[Saved entries]
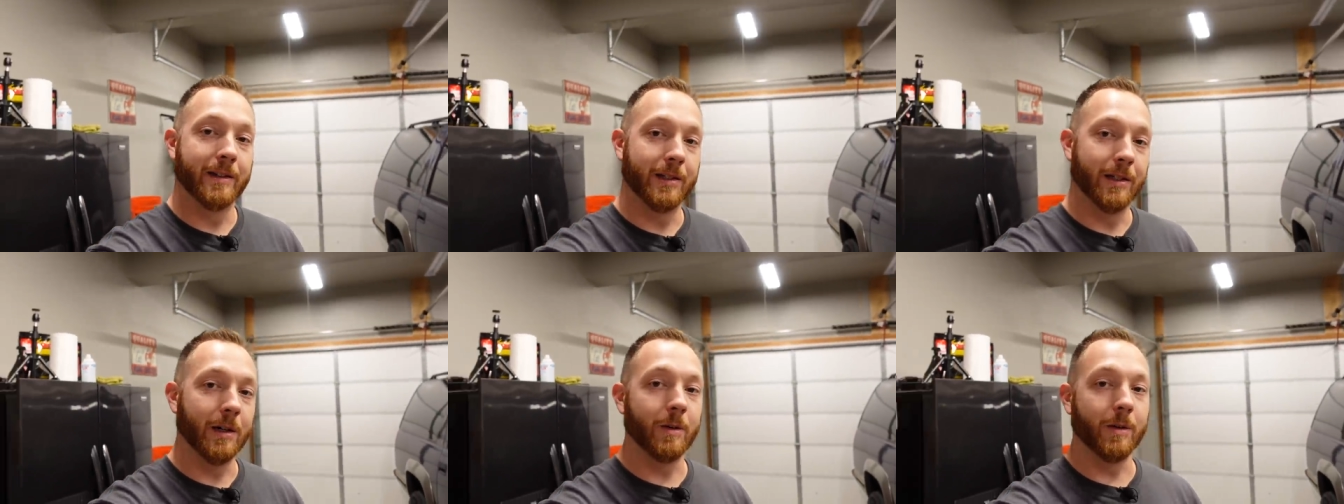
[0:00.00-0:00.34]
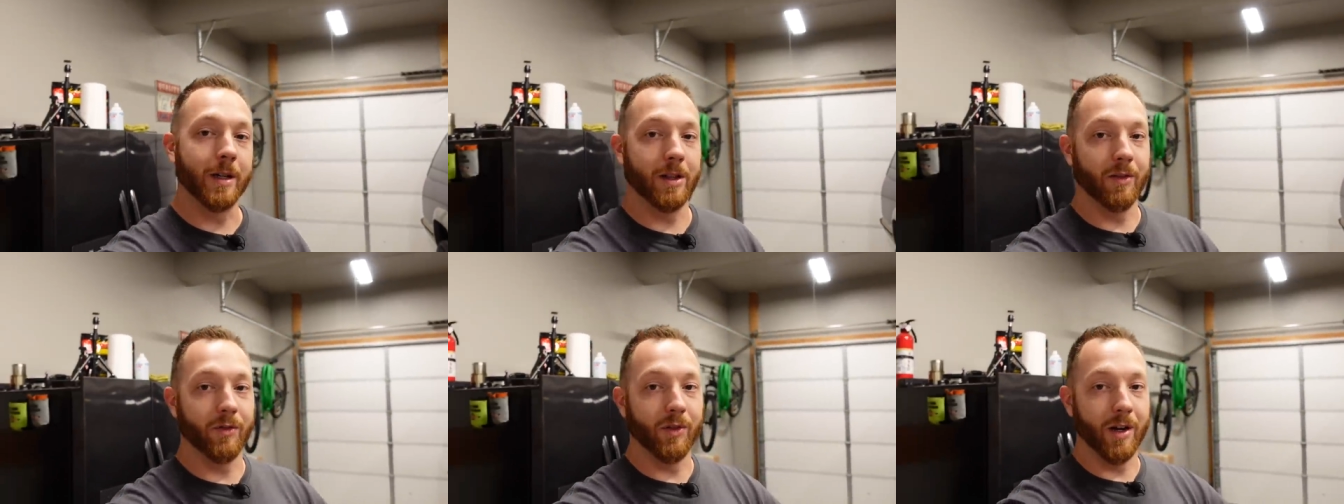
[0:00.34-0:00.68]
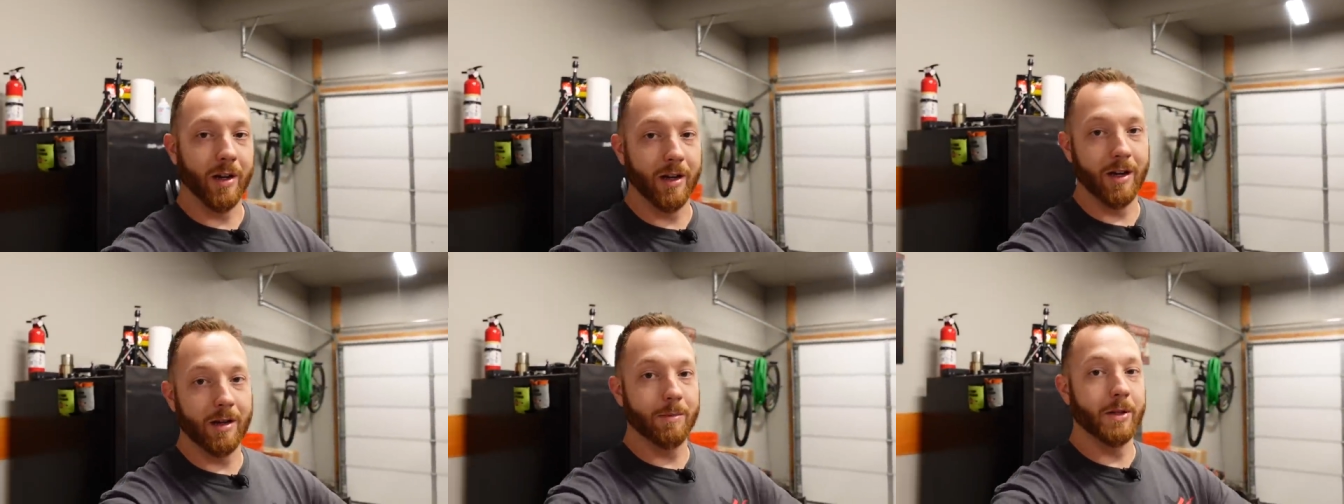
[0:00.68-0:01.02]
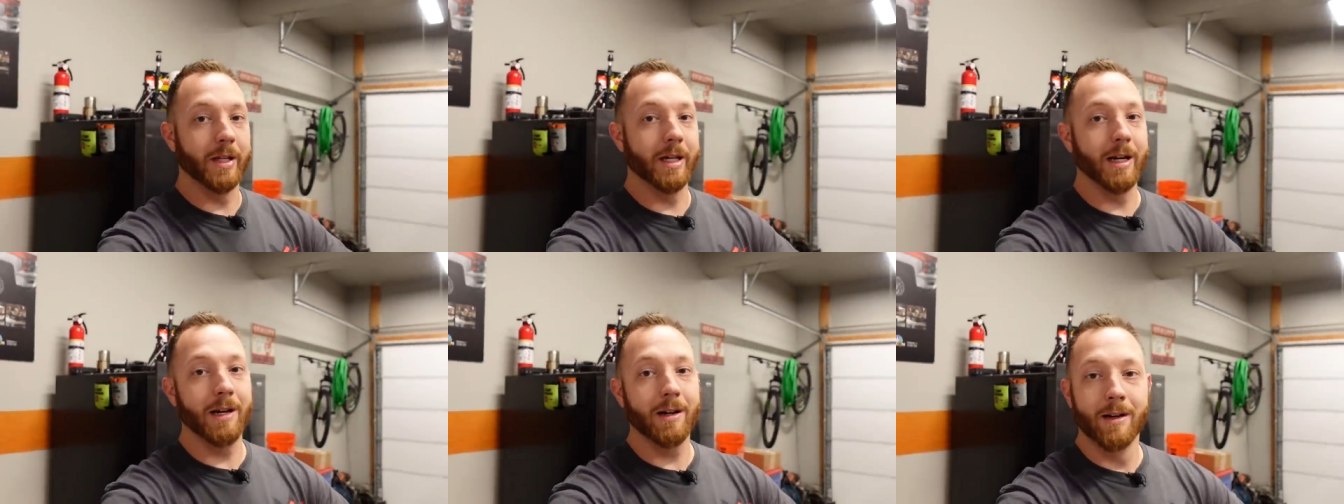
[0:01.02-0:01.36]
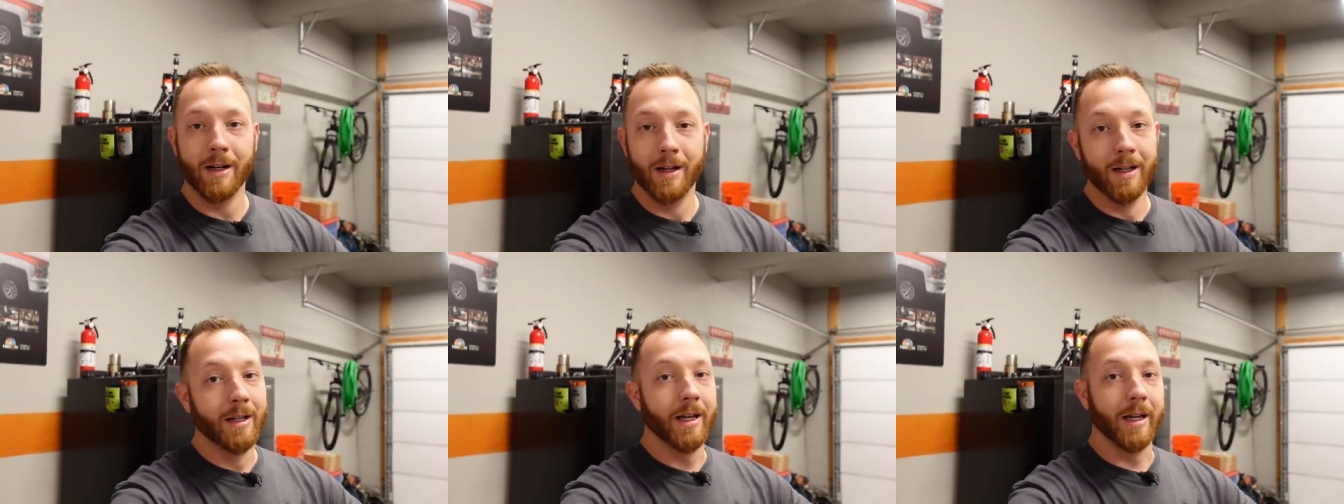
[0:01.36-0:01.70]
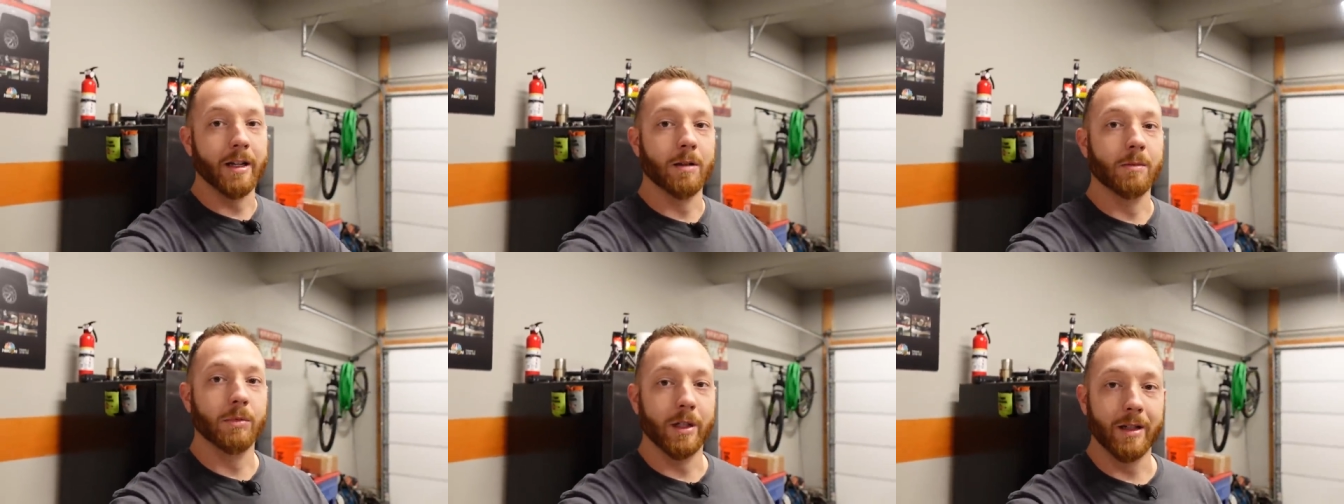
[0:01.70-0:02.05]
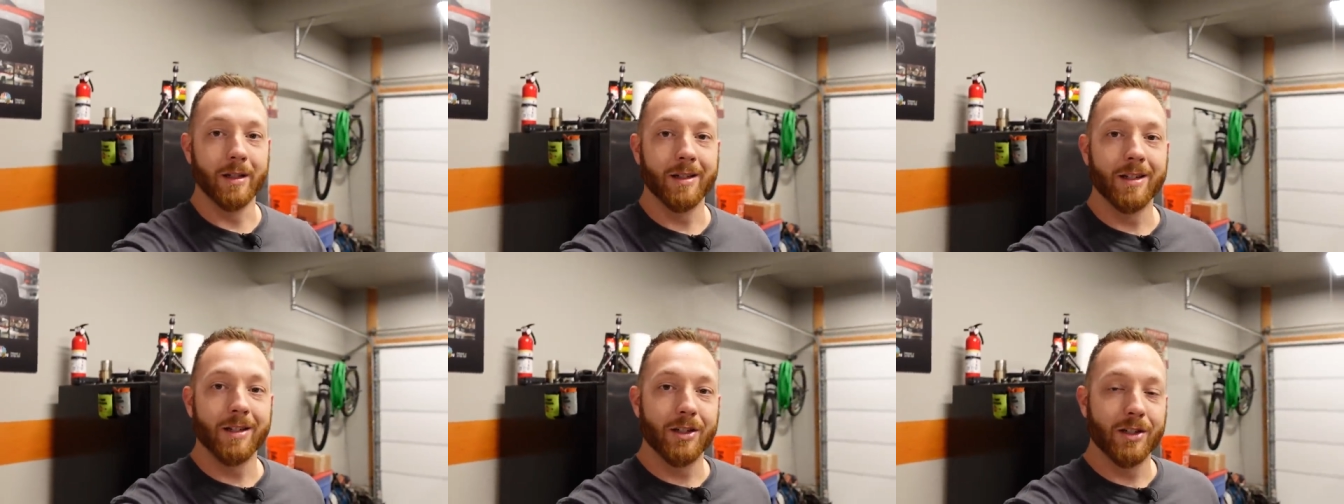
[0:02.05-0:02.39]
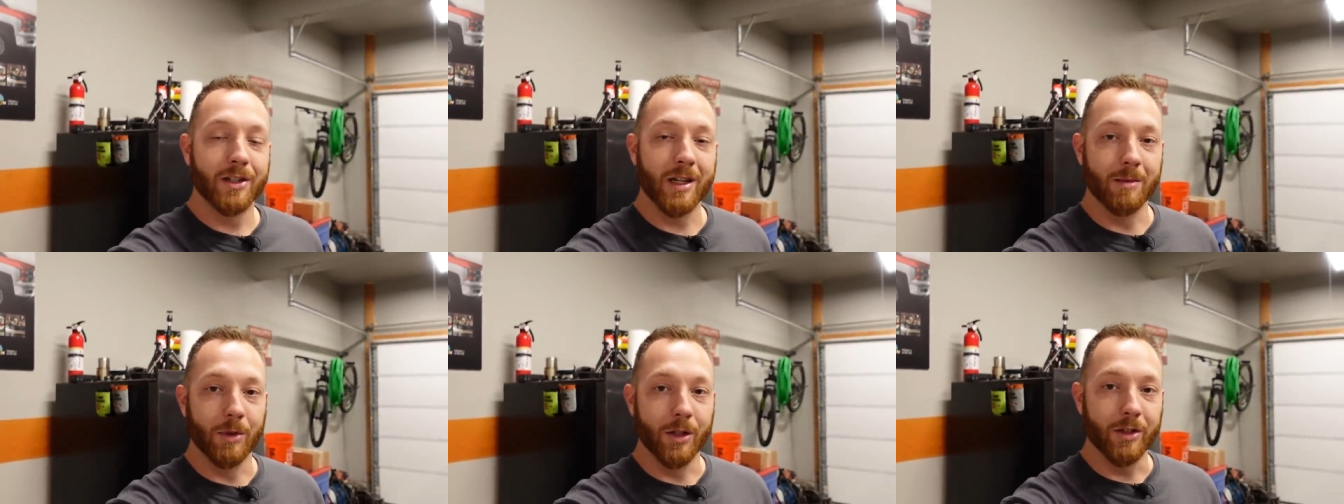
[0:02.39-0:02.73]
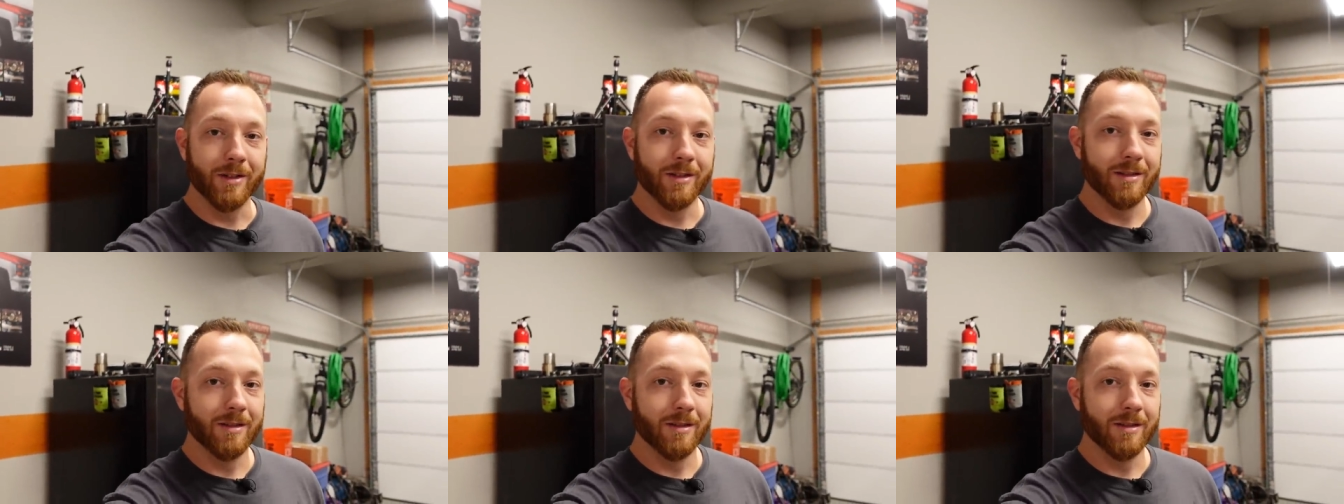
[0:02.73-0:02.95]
so we'll get the front end up there the and completely disassembled.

Exercise objective
Leave out the pictures, and please output only the lines from the line that contains "[0:00.68-0:01.02]" through the end of the data, both ends included.

Exercise solution
[0:00.68-0:01.02]
[0:01.02-0:01.36]
[0:01.36-0:01.70]
[0:01.70-0:02.05]
[0:02.05-0:02.39]
[0:02.39-0:02.73]
[0:02.73-0:02.95]
so we'll get the front end up there the and completely disassembled.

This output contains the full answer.